SEATTLE _ Seattle mourned the news: Elizabeth and Robert Mar died of COVID-19 within a day of each other. They would have celebrated 50 years of marriage in August.

But their deaths at the end of March were not the same. Liz, a vivacious matriarch at 72, died after two weeks sedated on a ventilator. Her analytical engineer husband, Robert, 78, chose no aggressive measures. He was able to communicate with their adult children until nearly the end.

Clinician Darrell Owens helped the Mar family navigate this incredibly difficult time.

"You cannot underestimate the stress on family members who cannot visit and are now in a crisis mode trying to talk this through over the phone," said Owens, a doctor of nursing practice who runs palliative and supportive care at the University of Washington Medical Center-Northwest in Seattle.

Owens, like other palliative care specialists in COVID-19 hot spots around the country, has seen his professional duties transformed by the deadly coronavirus. Patients and their families face abrupt decisions about the kind of care they want, and time for sensitive deliberation is scarce. Conversations once held in person are now over the phone, with all the nuances of nonverbal communication lost. The comfort of family at the bedside of the dying is all but gone.

This is the new reality for those who practice palliative medicine _ a specialty focused on relieving pain and symptoms, improving quality of life, and providing support to patients and families during severe, chronic or fatal illness.

Doctors and nurses trained in this branch of medicine are in high demand as hospitals treat thousands of terribly ill patients who may end up on life support with only a small chance of survival.

"This is a horrible virus that we don't have a cure for," Owens said. "As much as we are obligated to save people's lives, we are as obligated to save their deaths."

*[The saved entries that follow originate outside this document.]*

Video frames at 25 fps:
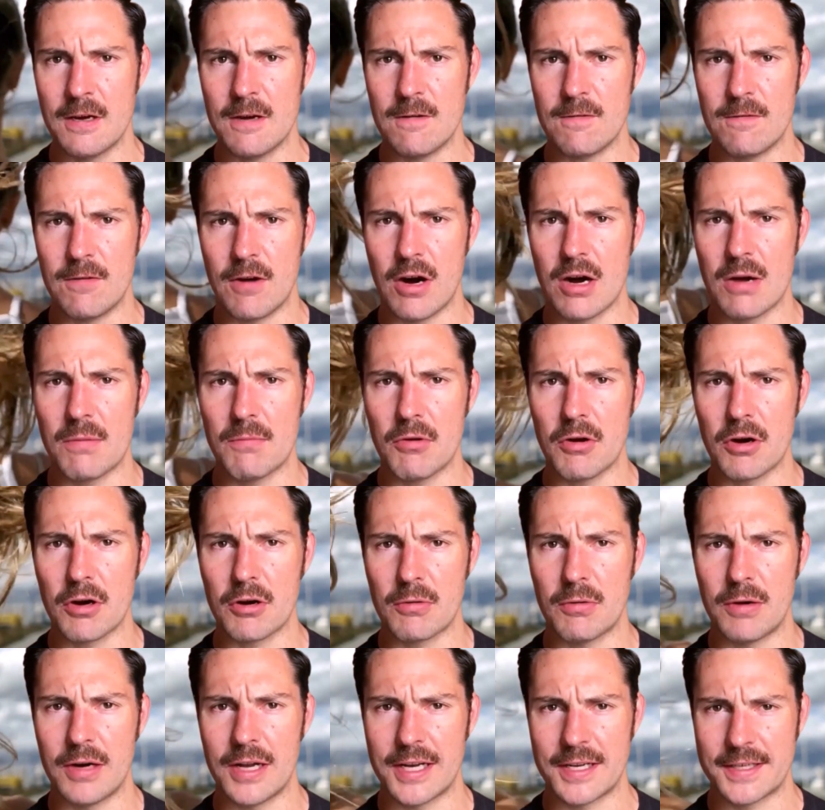far more
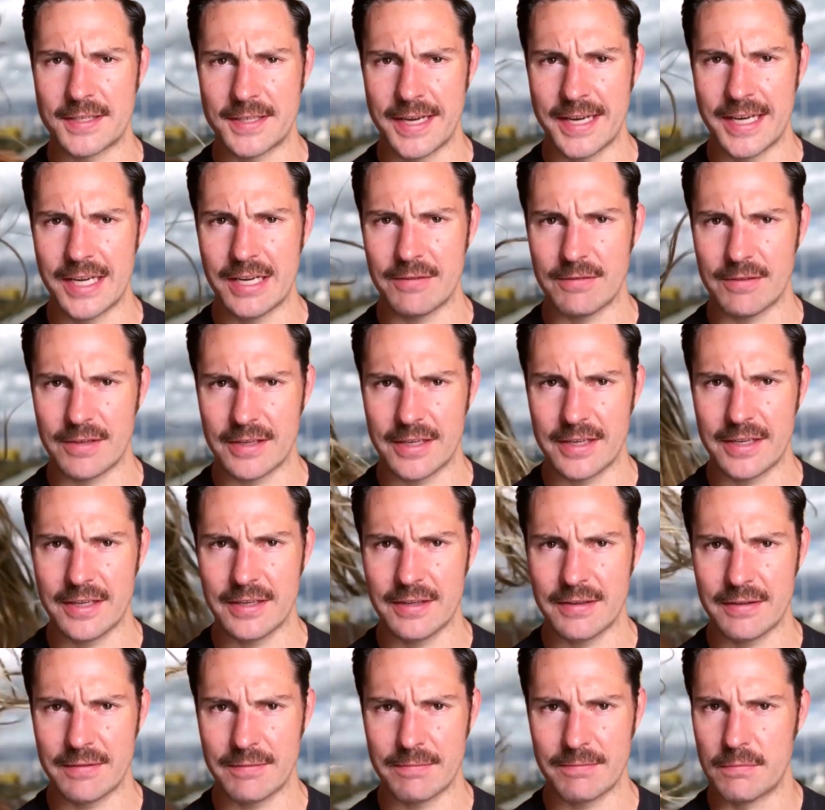
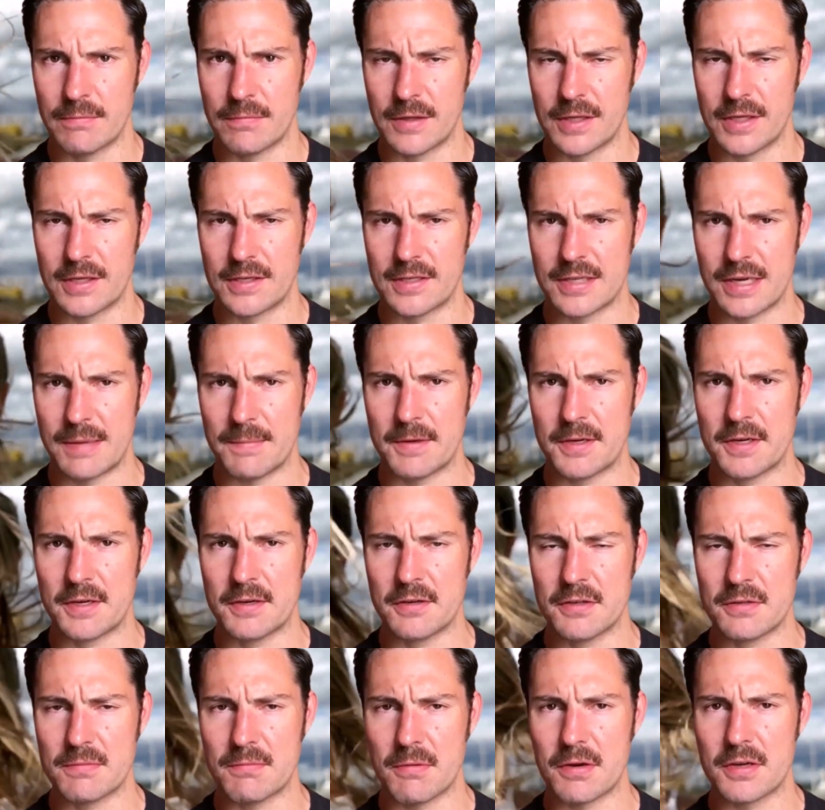qualitatively than someone
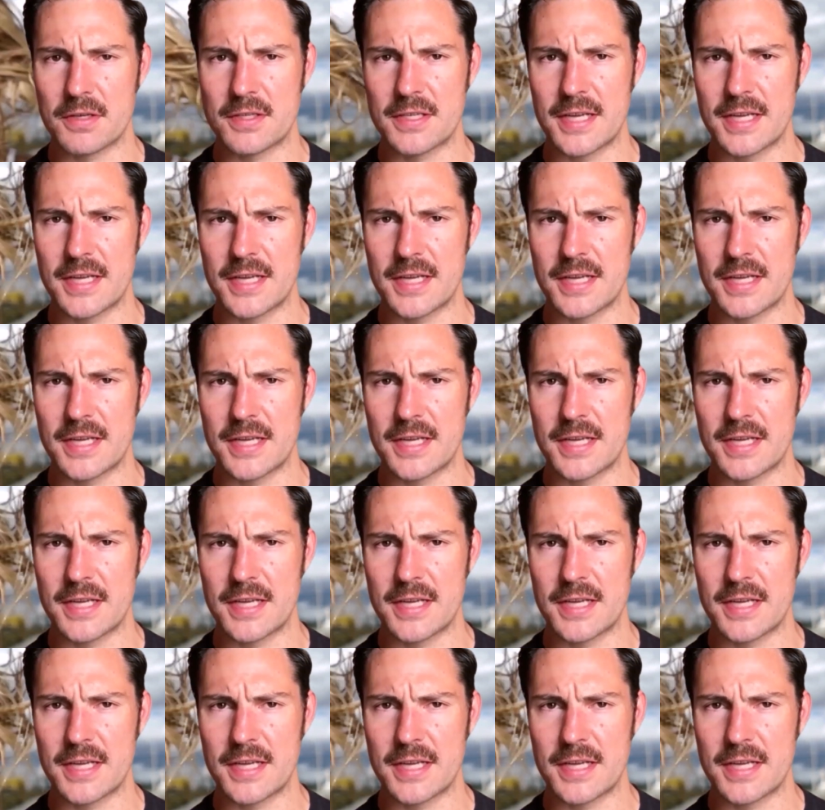who's more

Before the coronavirus, Owens rarely worked in the emergency room. Now he's there regularly, called in whenever a suspected or confirmed coronavirus patient at high risk of complications comes through the doors.

"It is a totally different atmosphere in an emergency room," Owens said. "The conversations are more abbreviated than they would be because you are behind a mask, you are in a loud room, completely gowned up."

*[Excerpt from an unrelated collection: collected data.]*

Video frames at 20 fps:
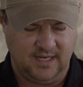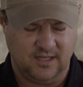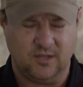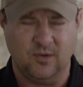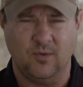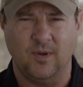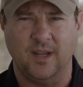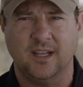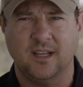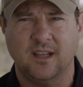
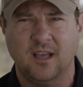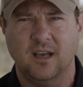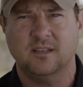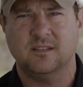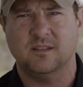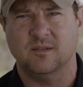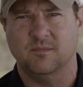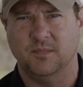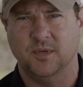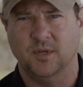into a
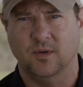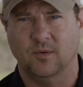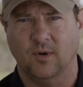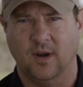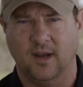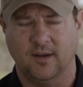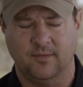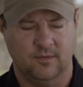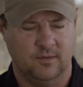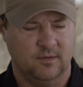custom built
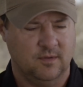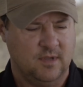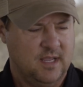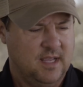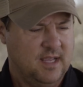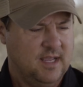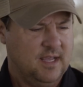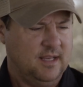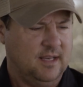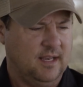rifle.
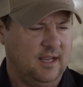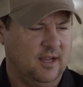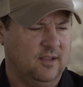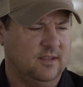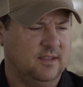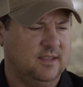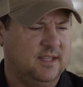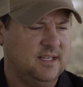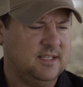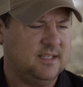Now,
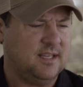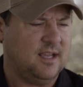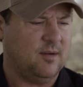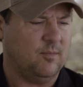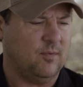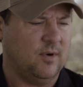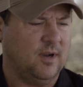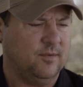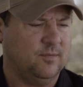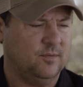these
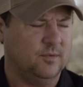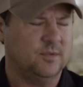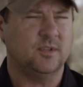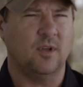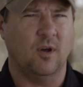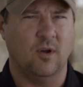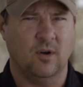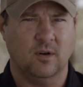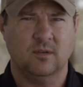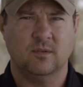type rifles
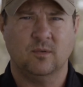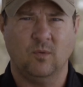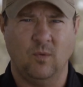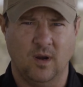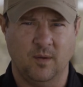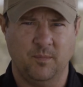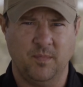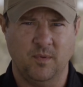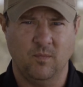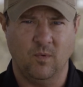are
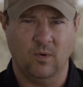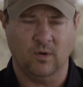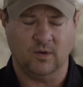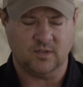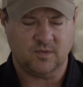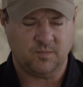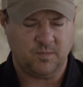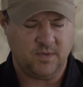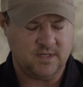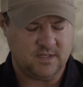quite a bit more
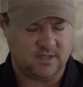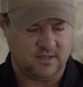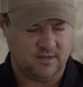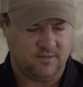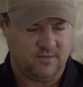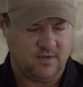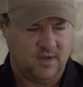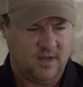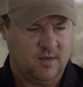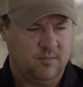
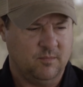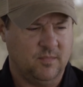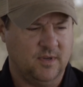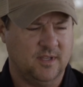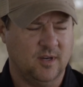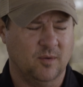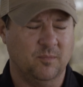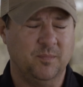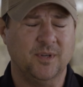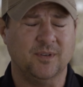expensive, but
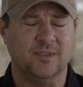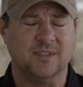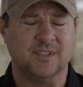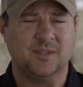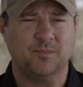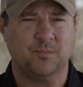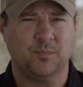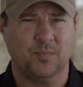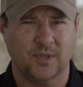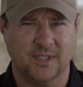they're
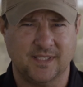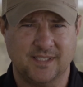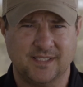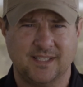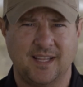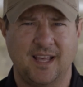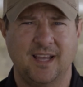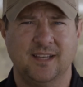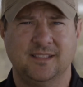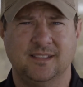built
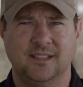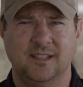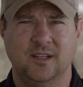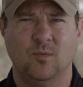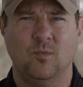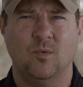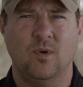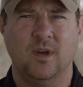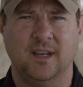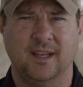precisely to
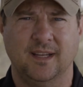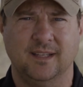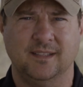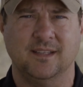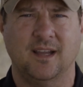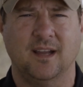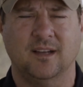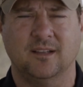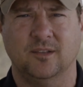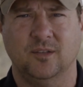what
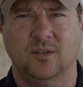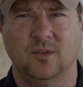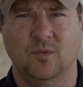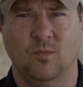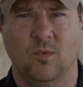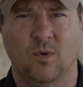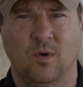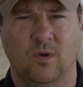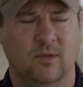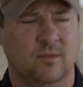exactly you
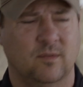want,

It's a tough way to talk through sensitive and crucial questions about a patient's chance of survival and what they want.

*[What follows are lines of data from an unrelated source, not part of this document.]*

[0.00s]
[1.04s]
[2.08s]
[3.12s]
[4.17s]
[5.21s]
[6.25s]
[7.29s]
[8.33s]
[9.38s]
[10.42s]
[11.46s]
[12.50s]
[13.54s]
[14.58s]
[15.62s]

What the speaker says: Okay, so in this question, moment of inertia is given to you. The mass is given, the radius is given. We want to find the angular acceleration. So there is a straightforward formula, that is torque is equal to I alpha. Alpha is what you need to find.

"This is completely unprecedented," said Dr. Diane Meier, director of the Center to Advance Palliative Care and a professor at the Icahn School of Medicine at Mount Sinai.

During the surge of coronavirus patients in New York City, Meier said, her hospital system set up a palliative care hotline for family members of patients.

"You can't see their facial expression, all the cues you normally get with face-to-face communication are very hard to pick up over the phone," Meier said.

Nonetheless, she said, these conversations _ especially with such a fast-moving and poorly understood virus _ are an essential piece of the pandemic response.

"Palliative care specialists are a scarce resource, just like ventilators and ICU beds," she said.

Dr. Hope Wechkin, medical director of EvergreenHealth Hospice and Palliative Care in Kirkland, Washington, said palliative medicine is fundamentally about "being with patients during times of profound uncertainty, and continuing to place comfort and enhanced quality of life front and center."

"We now have this new player (coronavirus) _ as we are evaluating a patient's goals of care," she said.